Compare on price across the category
This guide is Kit to MailerLite specifically. To see both side by side with every other email marketing tool we track on a single price-only table, see the email marketing pricing comparison . Useful before committing to the migration, in case a third option fits the cost-and-feature combination better than either side of this guide.
Common questions
- Is MailerLite cheaper than Kit?
- Both start at the same headline price (Free). The reason to migrate is the pricing model and feature scope, not the entry-tier number.
- Will I lose subscribers in the move?
- Email lists transfer as raw addresses; subscriber relationships transfer with you because the addresses haven't changed. What you can lose: re-engagement (some readers won't notice the new sender domain immediately), paid subscriptions if Kit handles billing differently from MailerLite (the gotchas above call out the specific cases), and any "engagement" or warmth signals that Kit's deliverability inferred from your sending history. Plan a clear announcement and a deliverability warm-up week.
- How long does the migration take?
- For a list under 10,000 subscribers, a clean migration is one focused week: domain setup and verification, list import, automation rebuild, test broadcast, announcement, cutover. Larger lists or complex automations can stretch to 2 or 3 weeks. The constraint is rarely the import itself; it's the deliverability warm-up and the time to rebuild flows you actually depend on.

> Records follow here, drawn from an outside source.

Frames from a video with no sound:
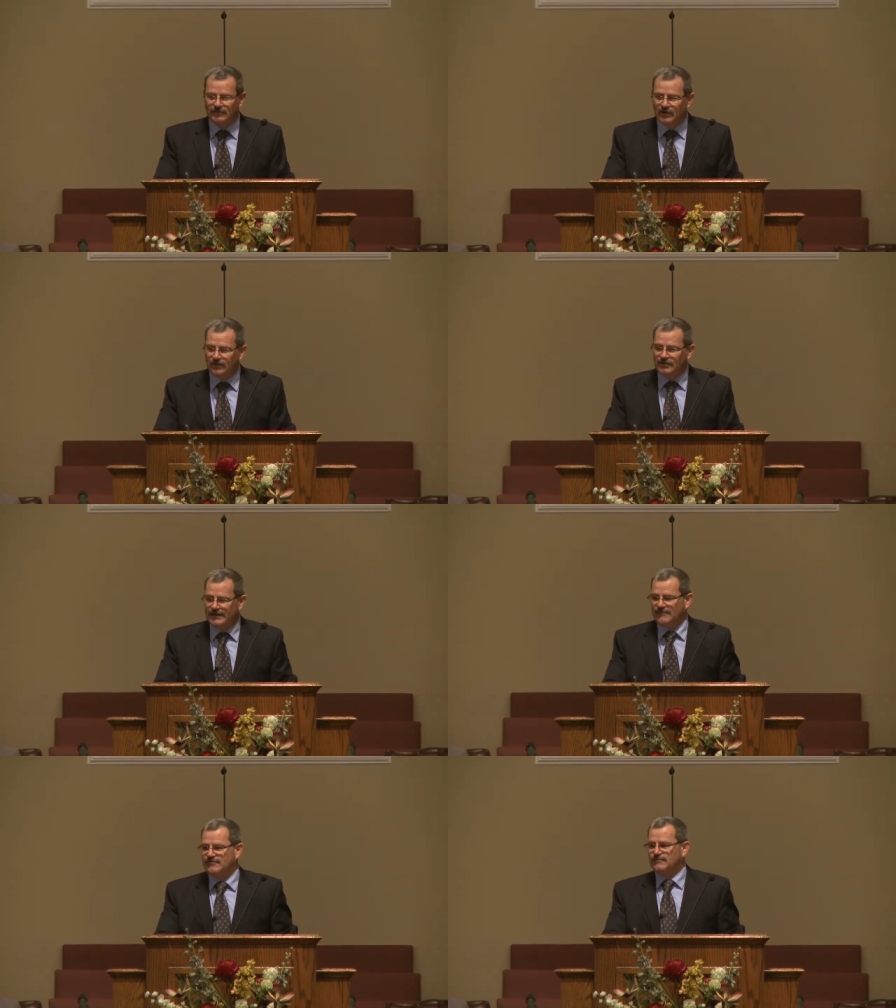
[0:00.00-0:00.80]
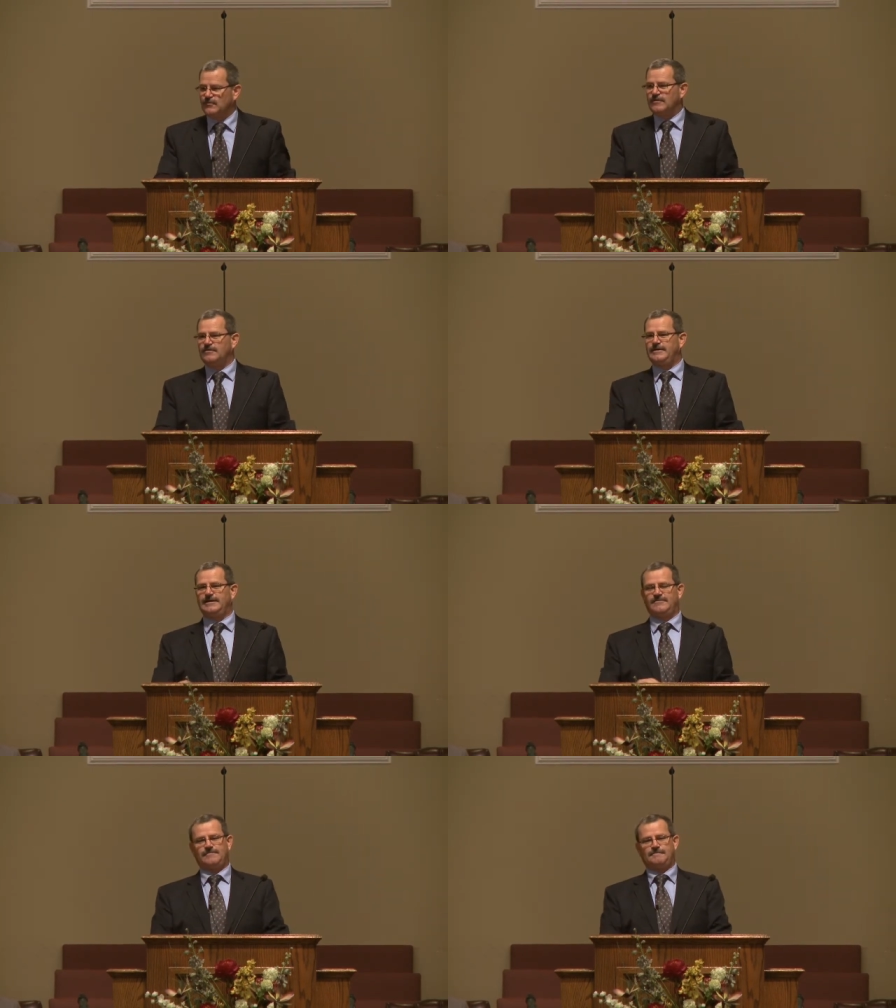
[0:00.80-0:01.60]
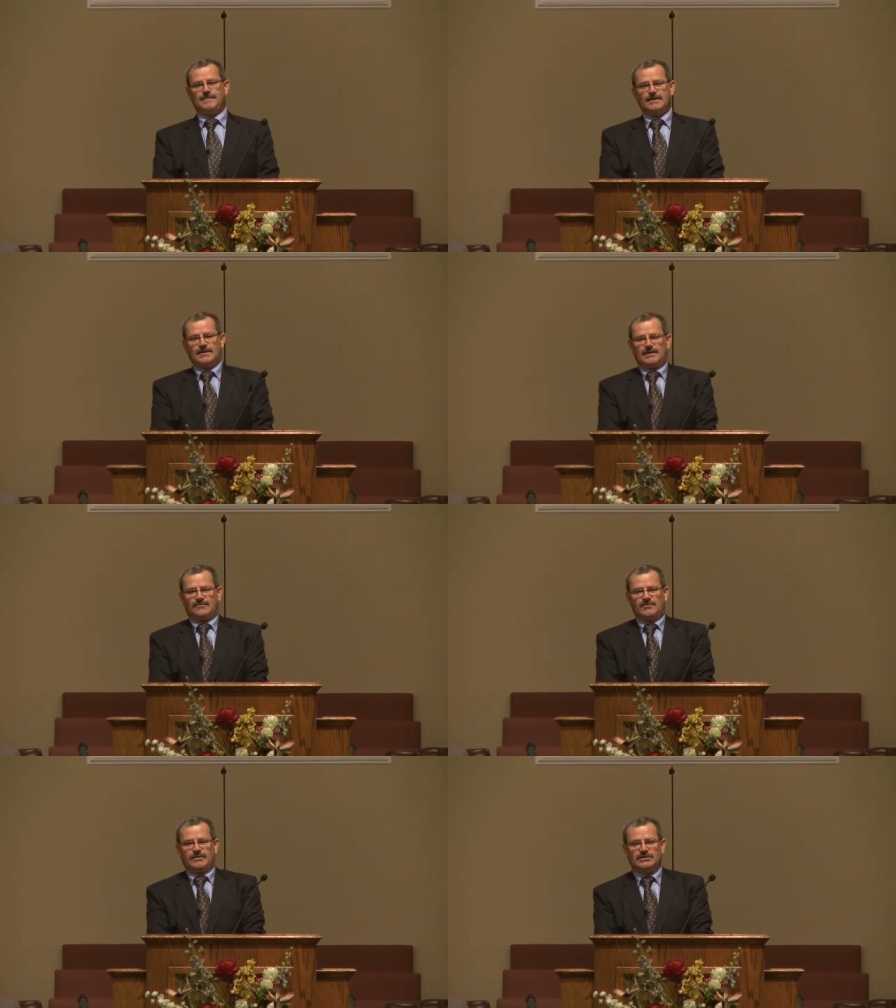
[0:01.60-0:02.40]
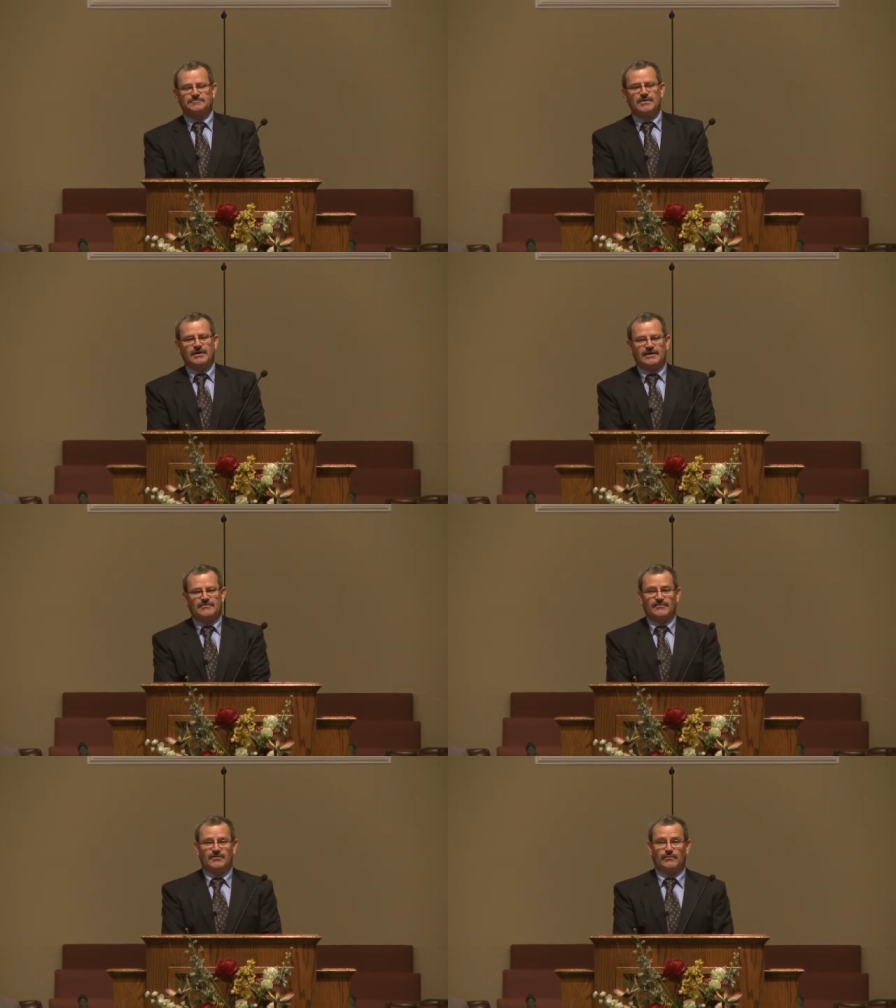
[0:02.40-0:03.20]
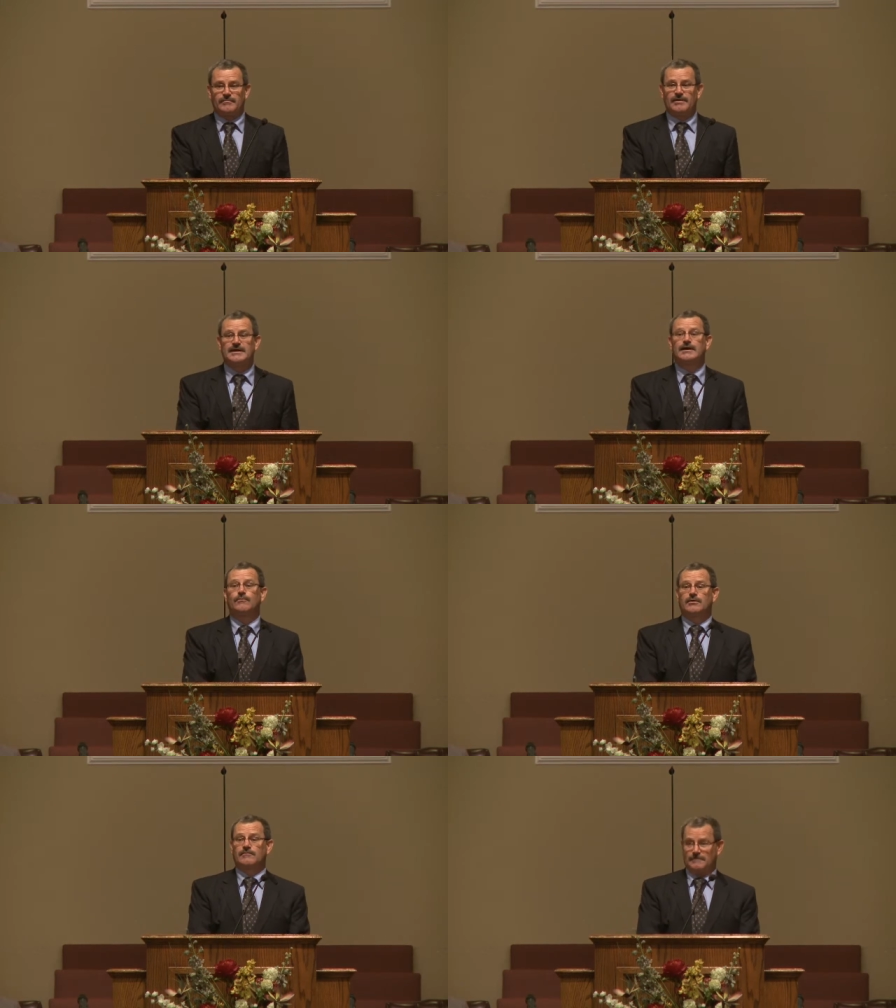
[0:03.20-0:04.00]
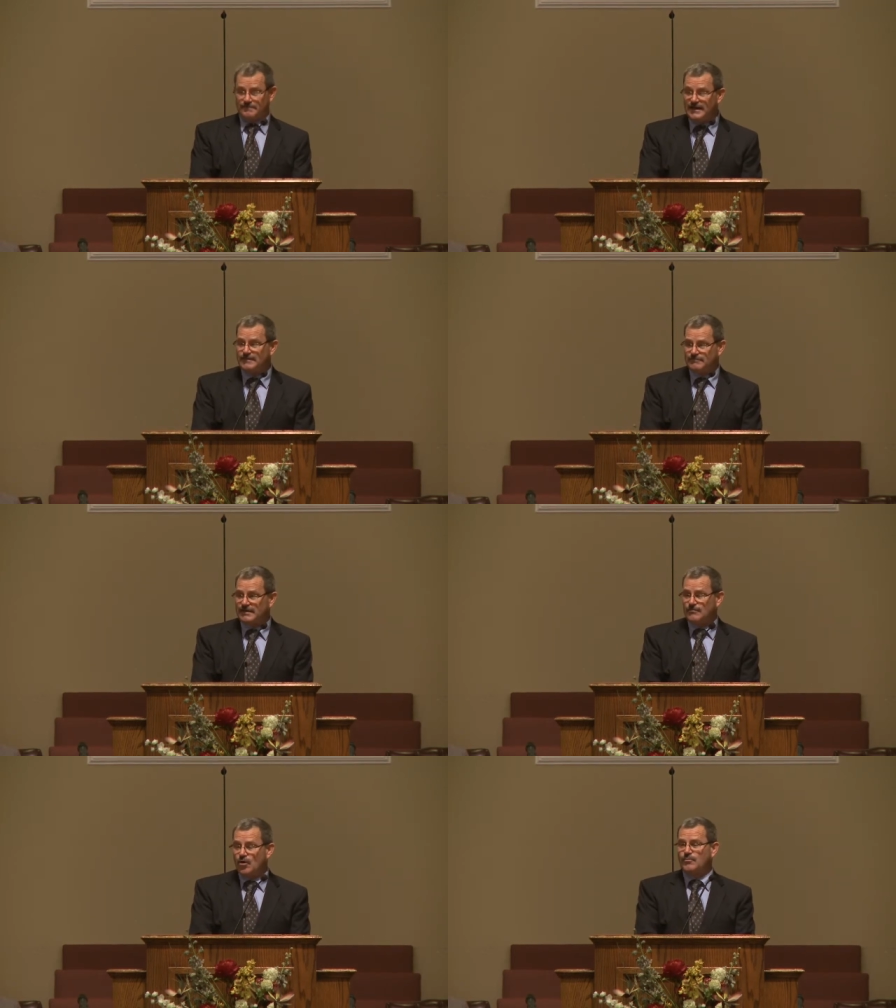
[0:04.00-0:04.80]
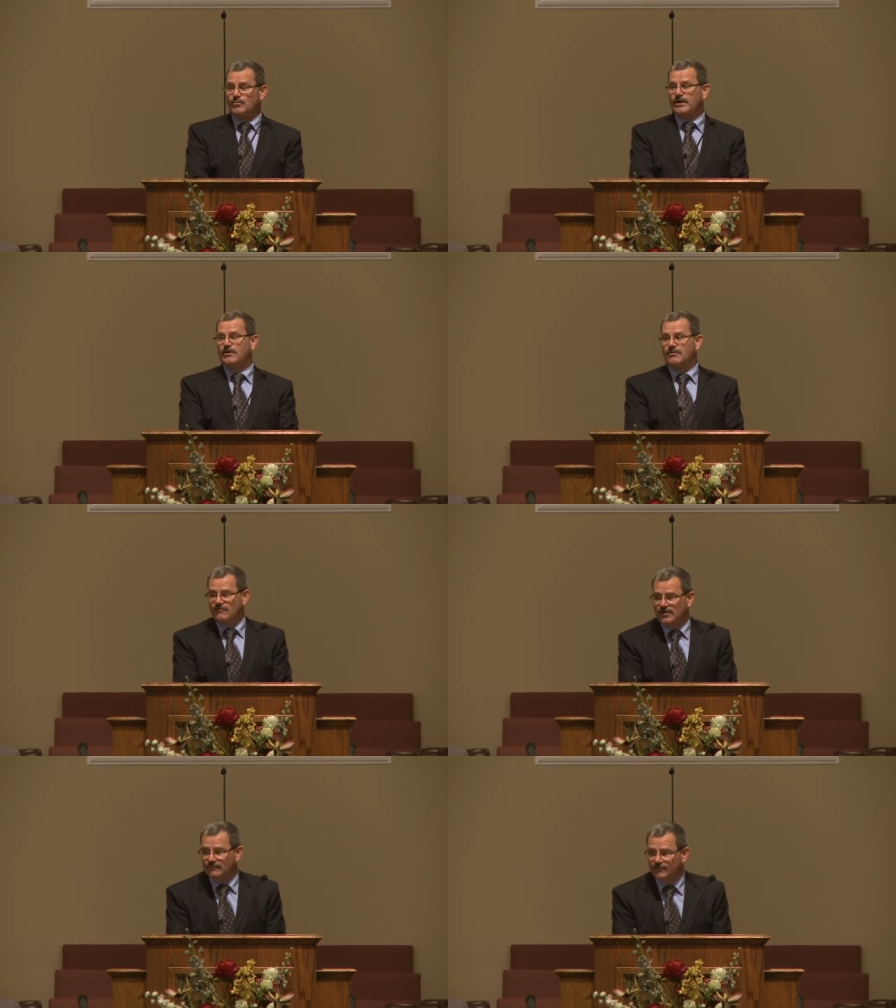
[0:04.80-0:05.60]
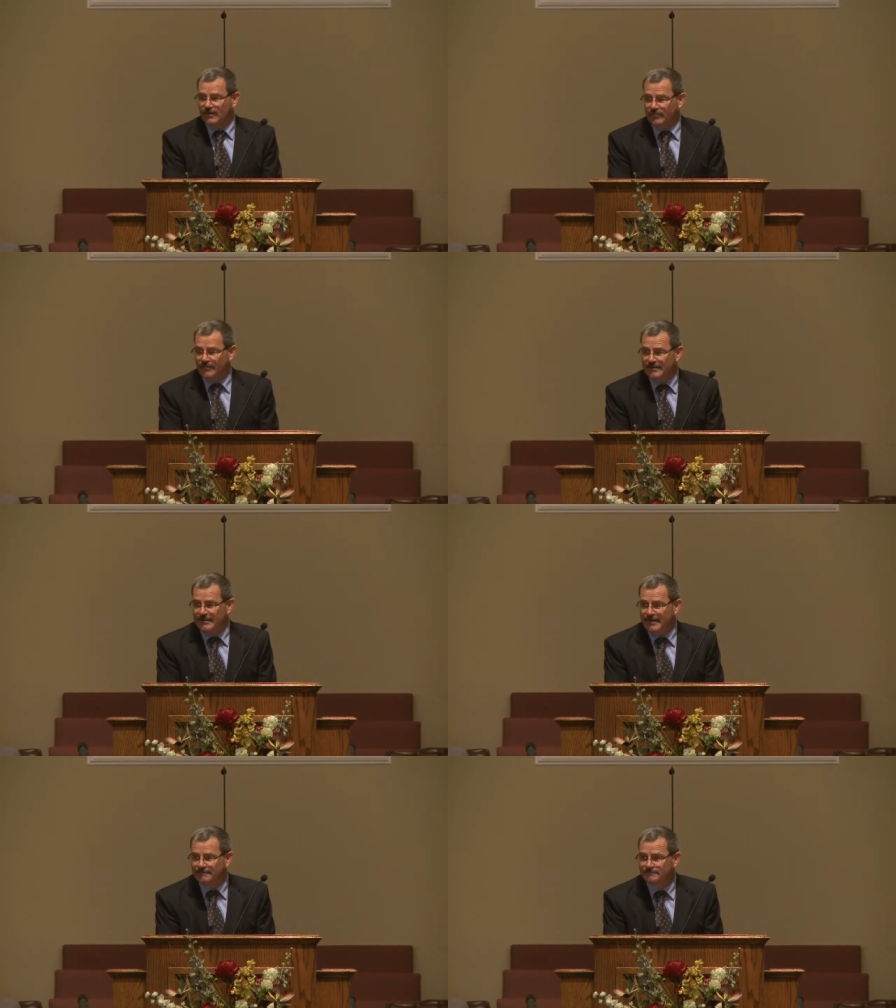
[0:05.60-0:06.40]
learning and some growing and some experiences that we might not want to repeat, but I'm hoping we learned something from them. Amen?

- Are Kit and MailerLite direct competitors?
- Yes. Both are primarily email marketing tools, which is why this is a defensible head-to-head migration rather than a cross-category consolidation.
- Where can I see Kit vs MailerLite side-by-side?

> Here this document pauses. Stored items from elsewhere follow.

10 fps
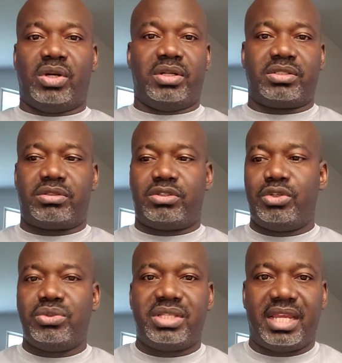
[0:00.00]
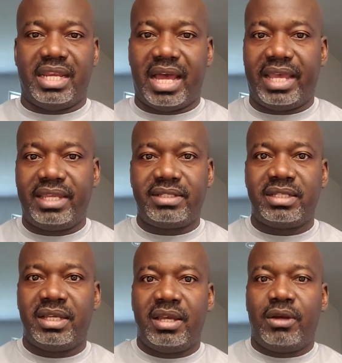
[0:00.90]
a Tuesday night,
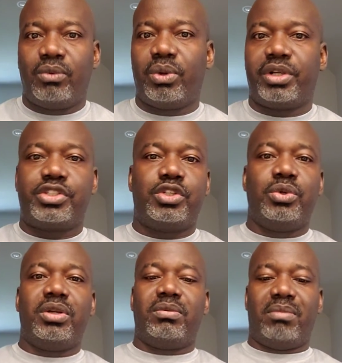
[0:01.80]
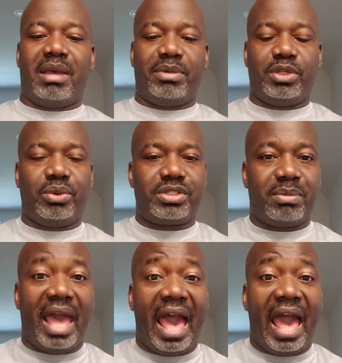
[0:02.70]
where a student might be doing some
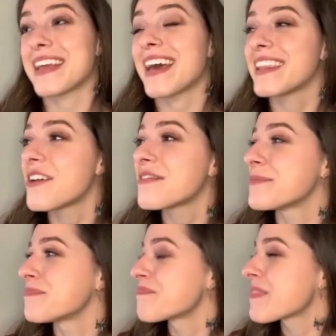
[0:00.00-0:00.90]
I love
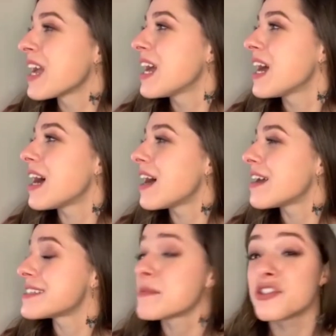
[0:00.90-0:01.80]
him. Uh,
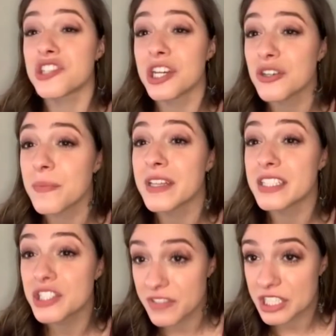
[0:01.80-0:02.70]
his name is Jelko
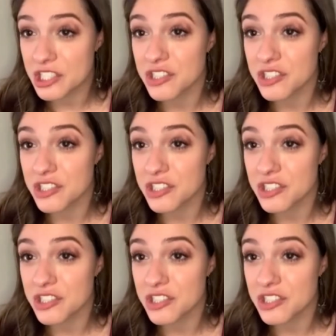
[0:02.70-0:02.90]
Milicevic.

- The /compare/kit-vs-mailerlite page on TierGauge shows side-by-side plans, headline pricing, included features, and limit comparison at the entry paid tier. This migration guide is the long-form decision narrative; the compare page is the data-only dashboard.
Sources
- Kit: https://kit.com/pricing
- MailerLite: https://www.mailerlite.com/pricing
Pricing verified . Migration mechanics are based on the public pricing pages and standard ESP migration patterns; verify destructive steps (DNS cutover, paid subscription transfer) against the vendor's current docs before executing.